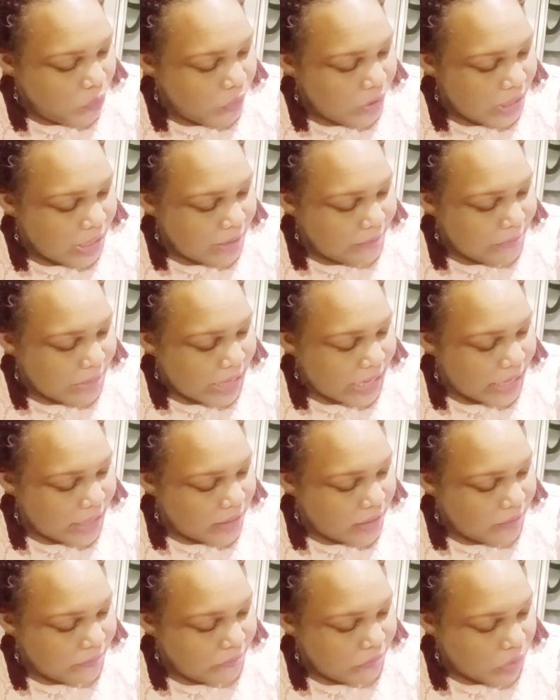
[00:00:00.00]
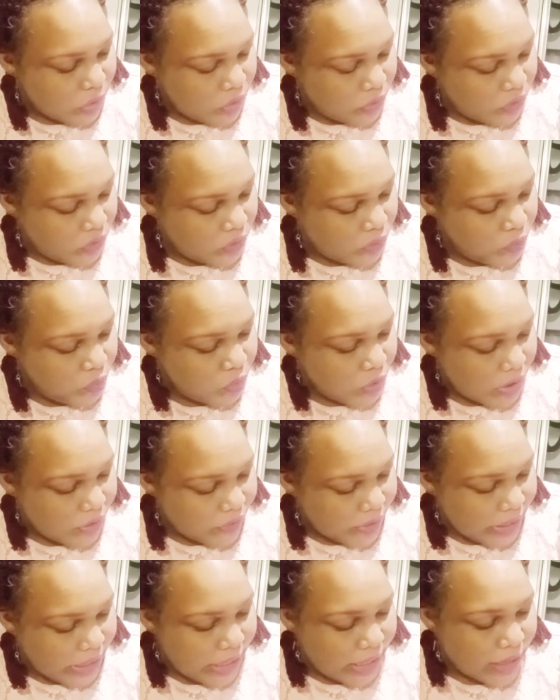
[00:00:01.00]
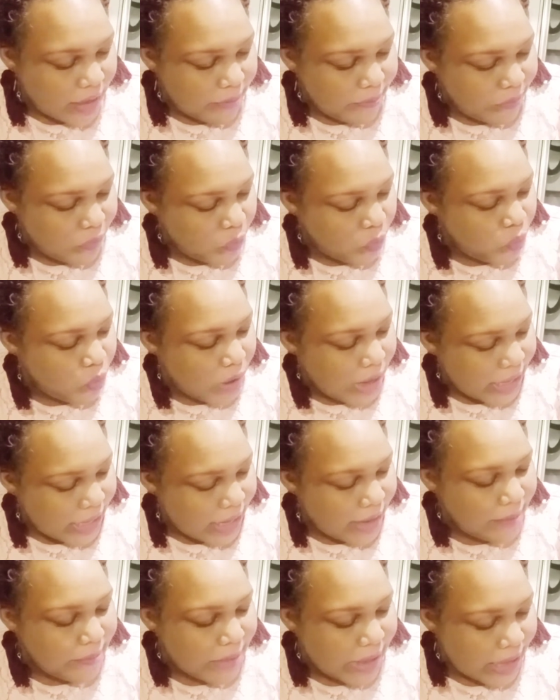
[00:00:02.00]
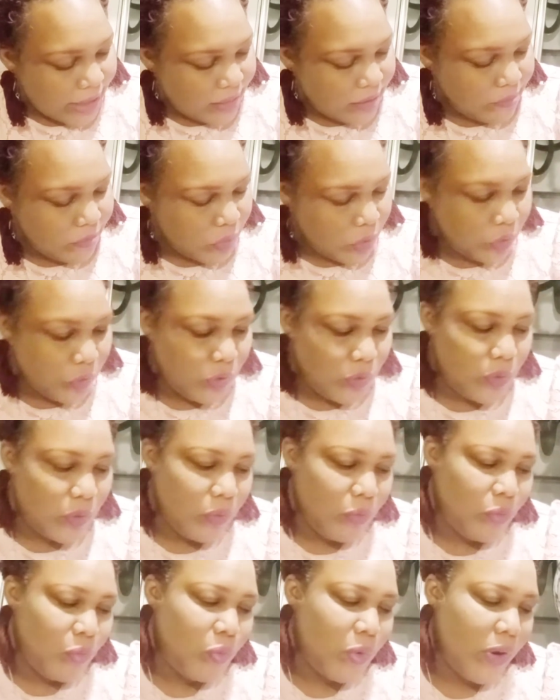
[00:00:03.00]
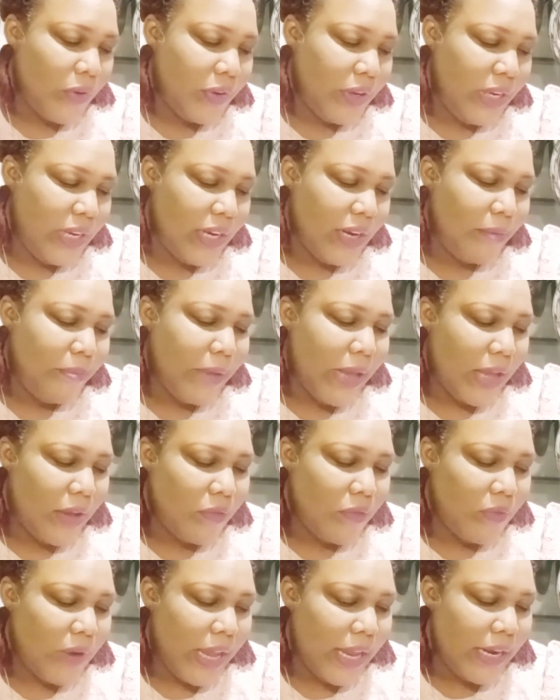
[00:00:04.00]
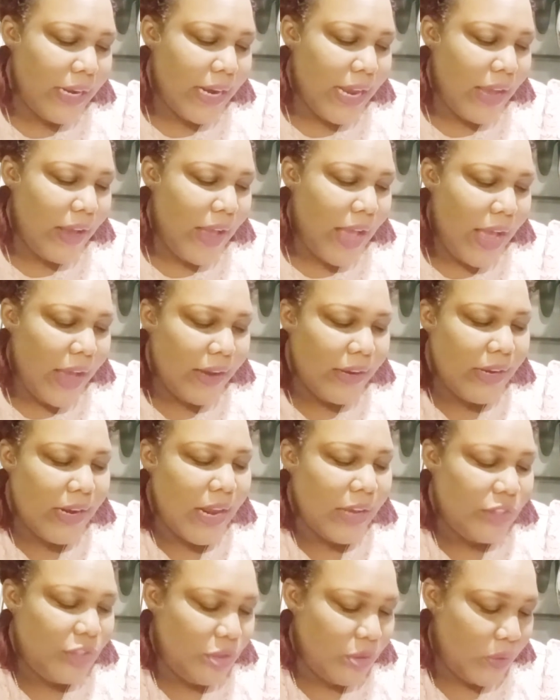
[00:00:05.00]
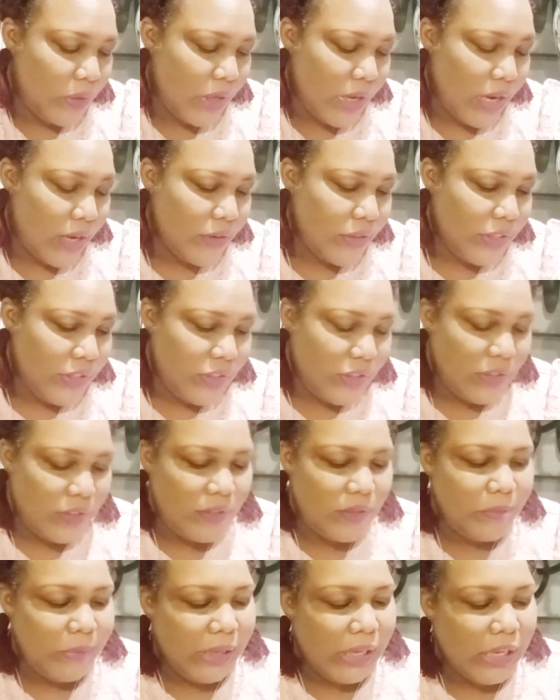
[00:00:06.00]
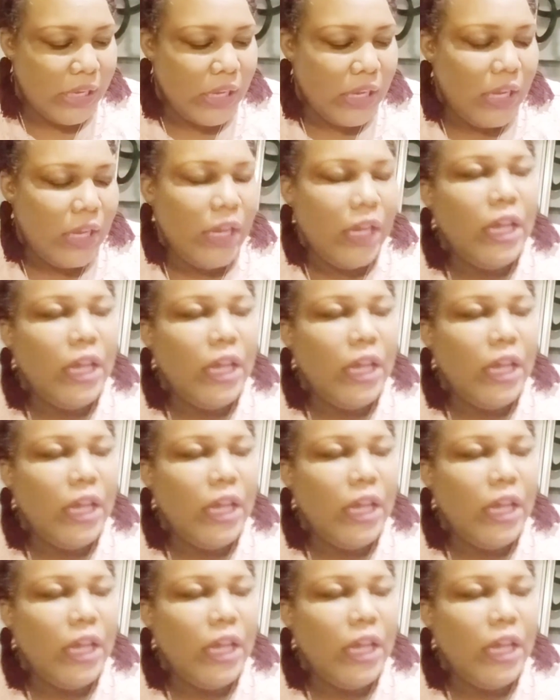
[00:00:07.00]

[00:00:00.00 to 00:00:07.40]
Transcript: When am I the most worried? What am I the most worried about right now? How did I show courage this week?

==

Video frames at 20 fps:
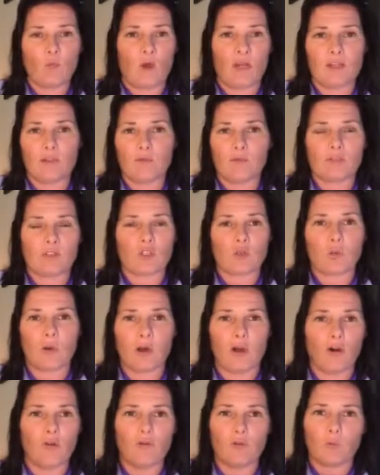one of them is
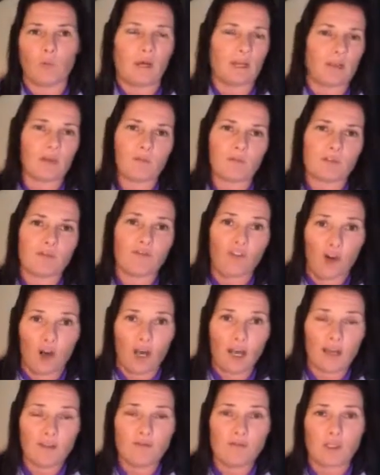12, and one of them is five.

What is needed: Above are the records; restate exactly the lines from the one containing "[00:00:00.00]" through the one containing "Transcript: When am", keeping pictures out.

Task output:
[00:00:00.00]
[00:00:01.00]
[00:00:02.00]
[00:00:03.00]
[00:00:04.00]
[00:00:05.00]
[00:00:06.00]
[00:00:07.00]

[00:00:00.00 to 00:00:07.40]
Transcript: When am I the most worried? What am I the most worried about right now? How did I show courage this week?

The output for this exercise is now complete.